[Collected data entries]
+ + + +

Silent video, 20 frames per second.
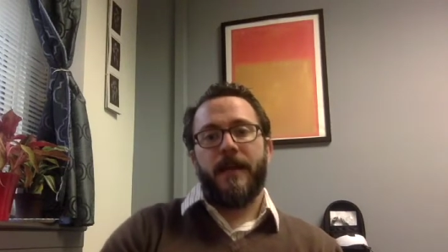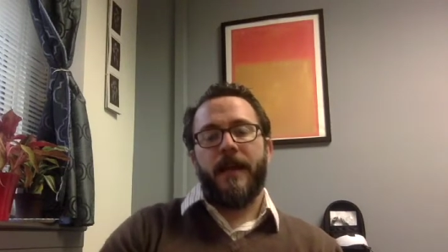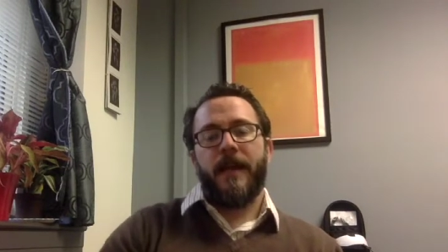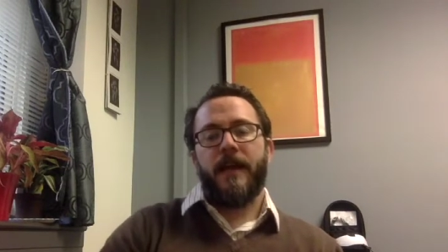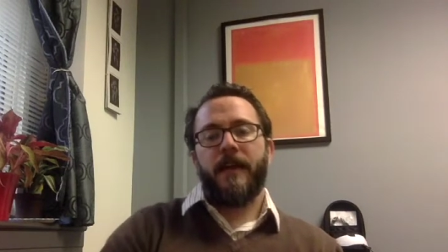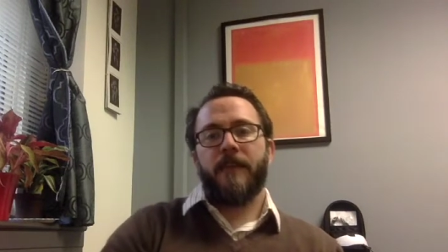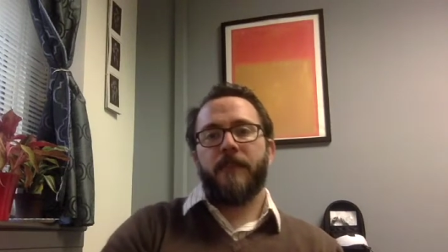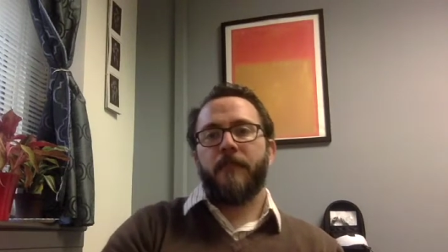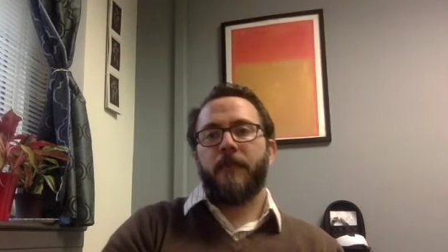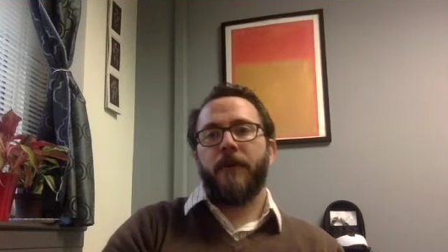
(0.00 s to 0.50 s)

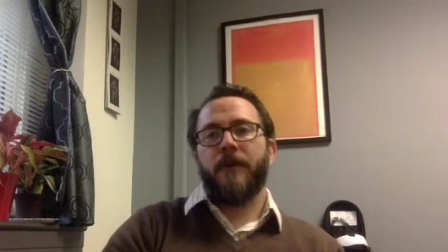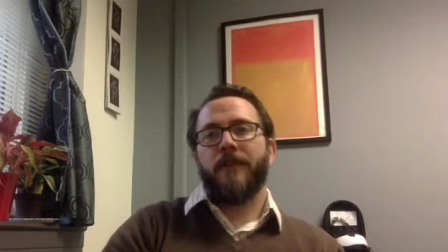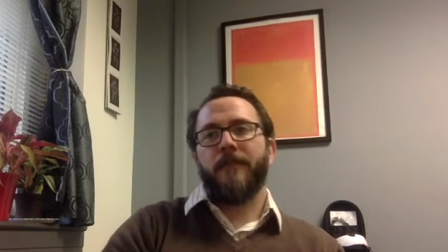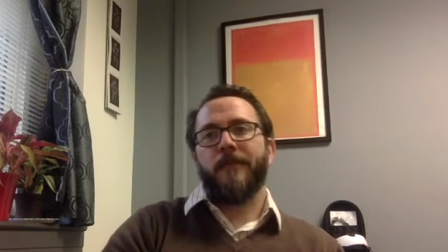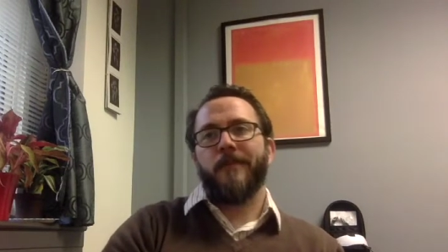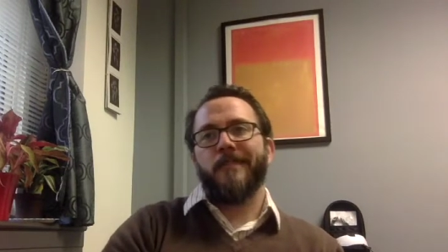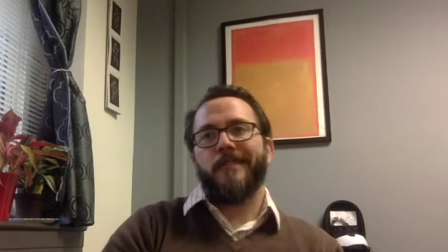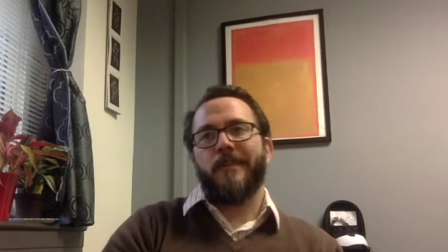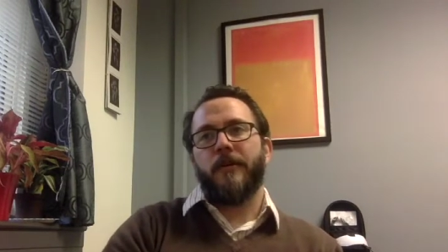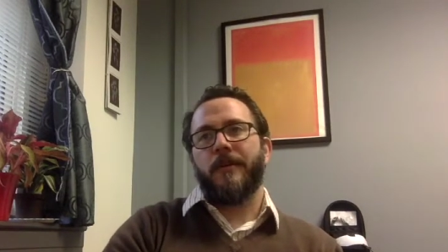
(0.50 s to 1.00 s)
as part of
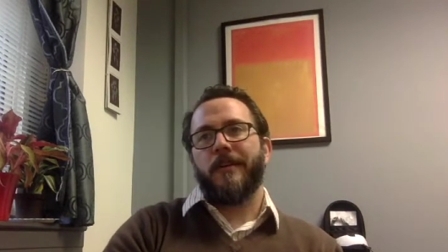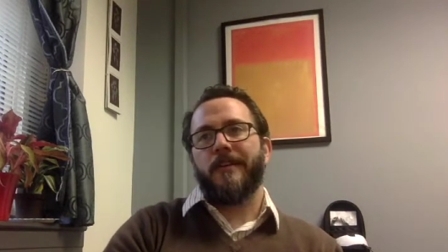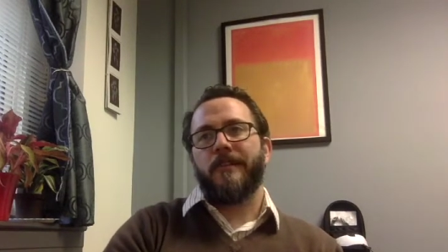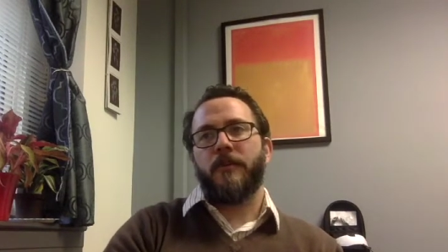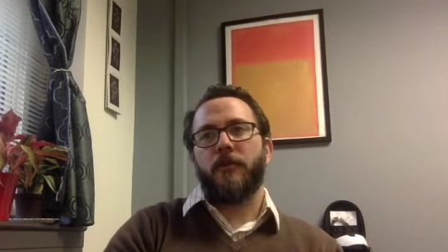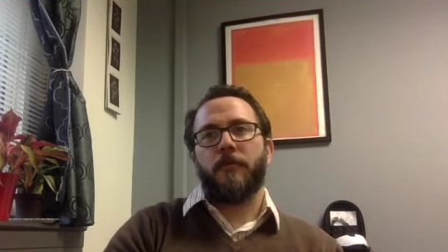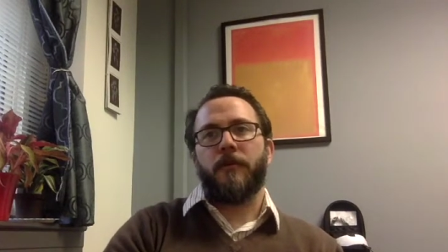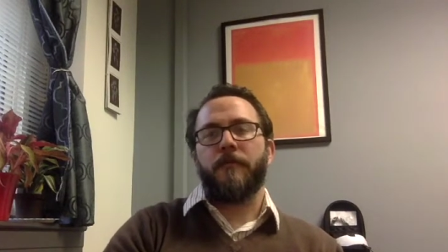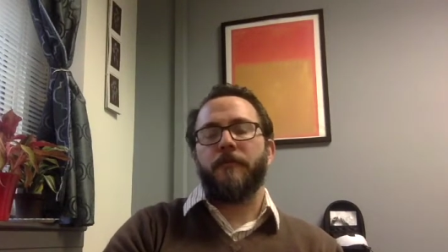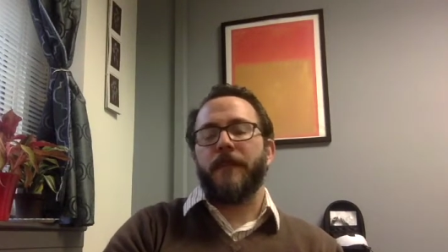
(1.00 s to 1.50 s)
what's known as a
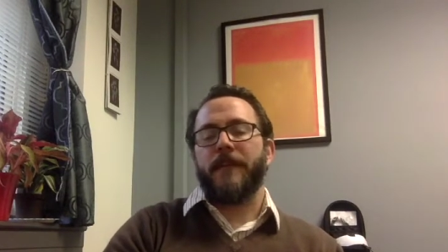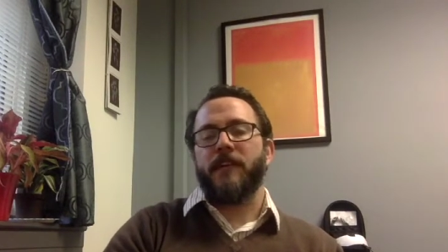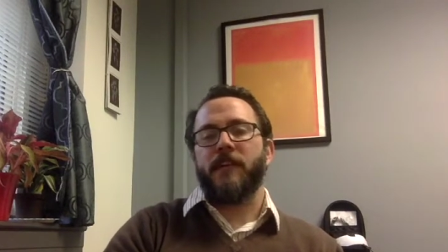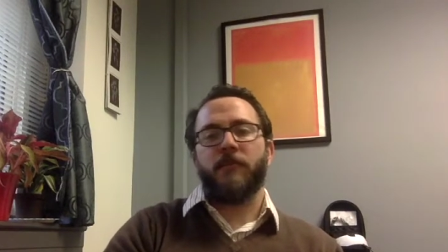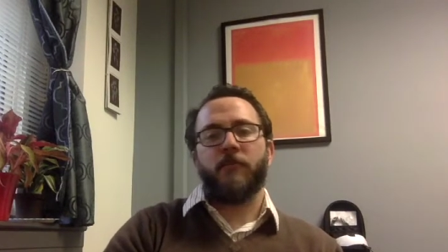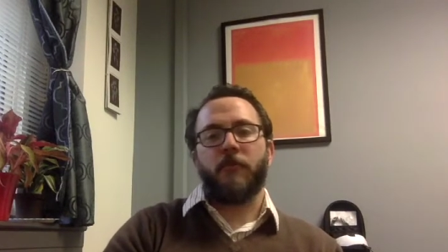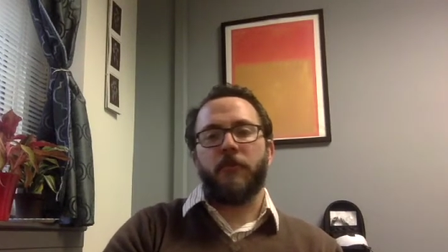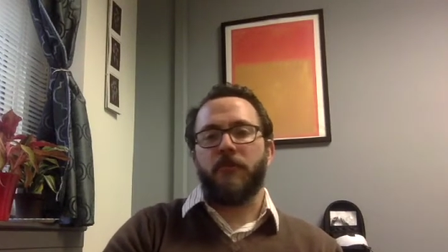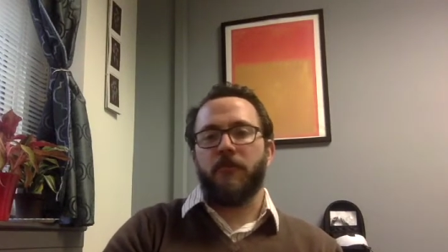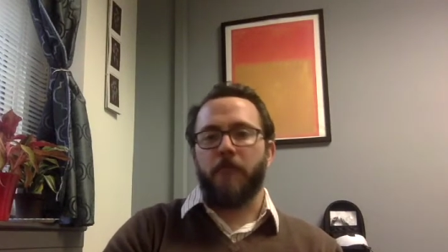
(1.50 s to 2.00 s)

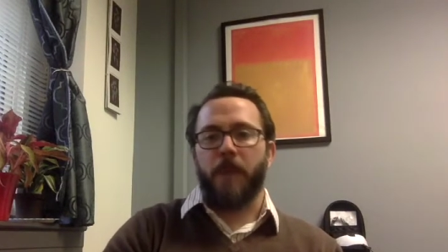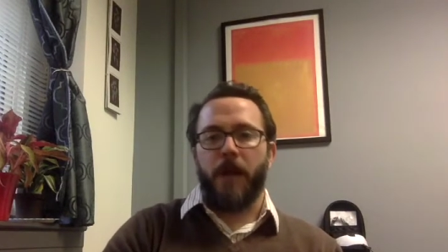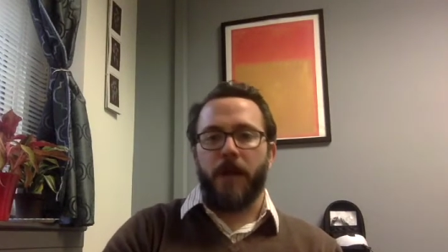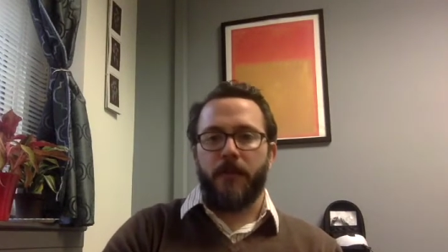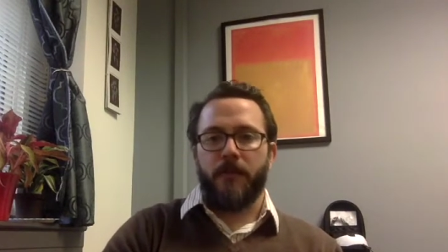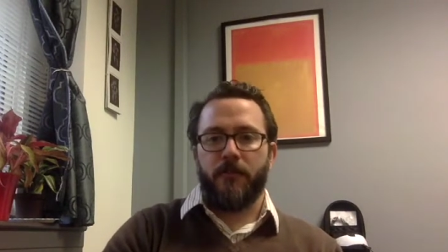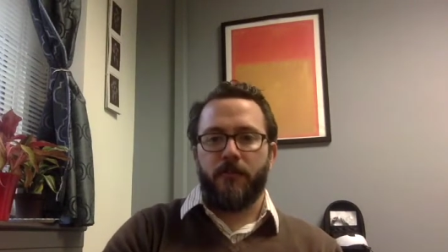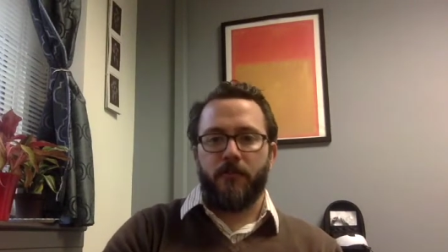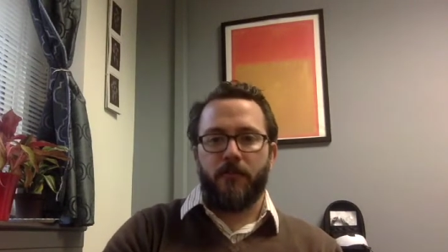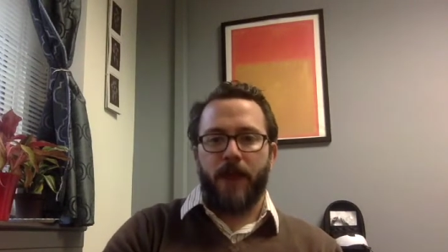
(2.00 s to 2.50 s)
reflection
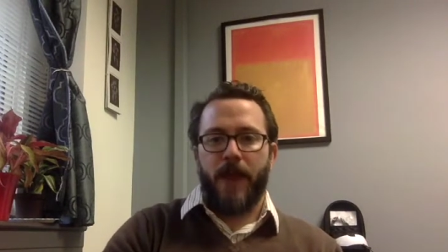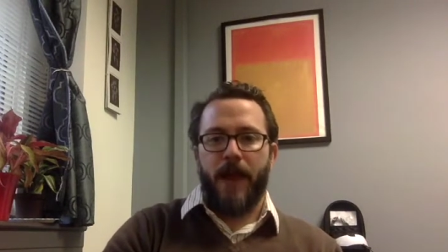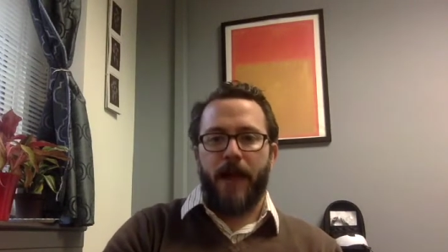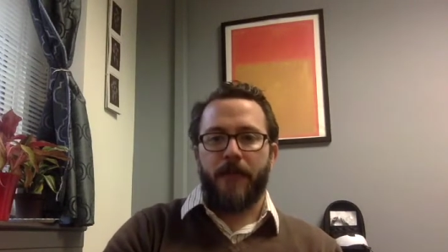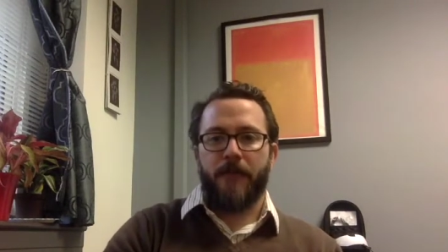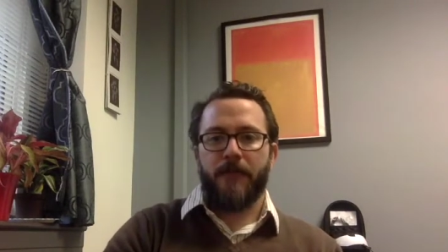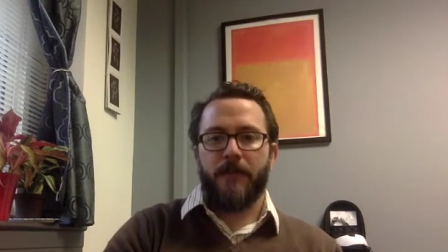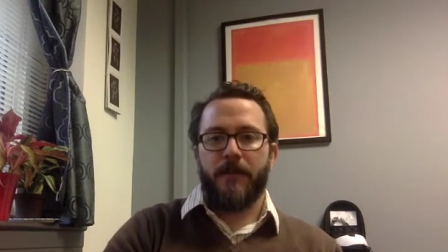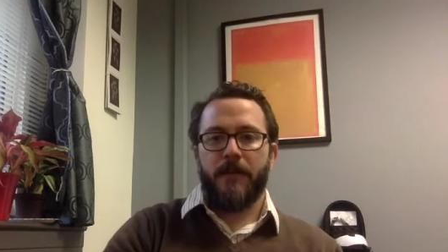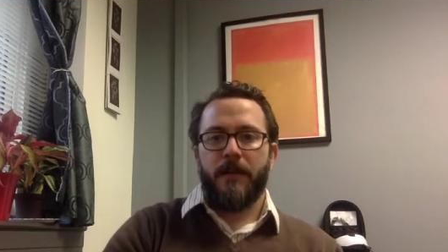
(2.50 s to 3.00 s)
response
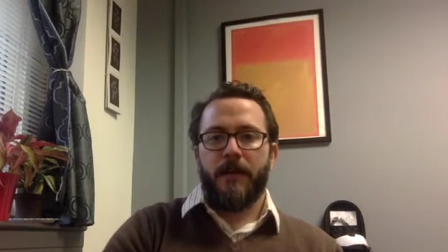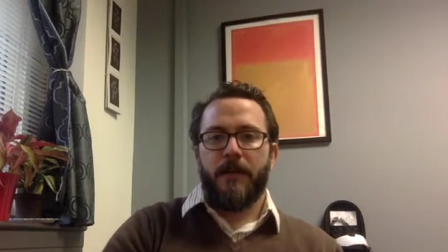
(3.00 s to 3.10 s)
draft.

+ + + +

Go through the data above and transcribe it in full, omitting any image.

Silent video, 20 frames per second.
(0.00 s to 0.50 s)

(0.50 s to 1.00 s)
as part of
(1.00 s to 1.50 s)
what's known as a
(1.50 s to 2.00 s)

(2.00 s to 2.50 s)
reflection
(2.50 s to 3.00 s)
response
(3.00 s to 3.10 s)
draft.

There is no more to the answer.